Historia de la pelota de Golf


Historia

La pelota de golf ha pasado por varios períodos desde el nacimiento de esta especialidad en 1400, desde las primitivas pelotas de madera hasta las actuales de núcleo de goma.
Se especula que el período de la pelota de madera se extendió desde 1400 hasta mediados del siglo XVII, poco se sabe de esta etapa excepto que las pelotas eran hechas con una madera dura.
En el siglo XVII se inició la fase de la pelota de cuero, fabricada con piel de toro o de caballo rellena de plumas de ganso o de pollo. No existía un estándar de peso y tamaño para estas pelotas, por lo que se numeraban para diferenciarlas. Era legal cambiar de pelota durante un juego, aunque una vez iniciado un hoyo no podía realizarse el canje.
En la década de 1850 un material llamado gutta percha, que se extraía de un árbol asiático, sustituyó al cuero. Este material se calentaba y se moldeaba a mano mientras aún estaba caliente. Más adelante la utilización de moldes redujo el tiempo y los costos de fabricación, haciendo más accesible el deporte. Con el frío estas pelotas se hacían quebradizas y con el calor más flexibles, reduciendo su potencia de vuelo.
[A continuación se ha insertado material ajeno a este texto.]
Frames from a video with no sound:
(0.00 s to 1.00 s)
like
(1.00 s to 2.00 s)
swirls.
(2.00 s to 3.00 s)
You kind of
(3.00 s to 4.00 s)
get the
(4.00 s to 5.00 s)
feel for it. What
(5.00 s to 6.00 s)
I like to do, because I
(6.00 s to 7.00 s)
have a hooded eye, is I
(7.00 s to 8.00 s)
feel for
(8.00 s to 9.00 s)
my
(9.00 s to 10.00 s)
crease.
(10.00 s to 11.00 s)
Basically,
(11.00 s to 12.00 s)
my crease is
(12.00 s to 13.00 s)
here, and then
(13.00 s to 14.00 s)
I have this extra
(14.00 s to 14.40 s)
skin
Estas deficiencias hicieron que en el siglo XX las pelotas de núcleo de goma sustituyeran a las de gutta percha.
Al principio estas pelotas se hacían a mano tejiendo ligas elásticas muy tensadas alrededor de un núcleo de goma. Después se la recubría inicialmente de gutta percha y posteriormente de otros materiales. En 1900 se patentó la máquina tejedora de pelotas que permitió que la pelota de núcleo de goma fuera masivamente producida, desplazando a la de gutta percha y tomando su lugar hasta el momento.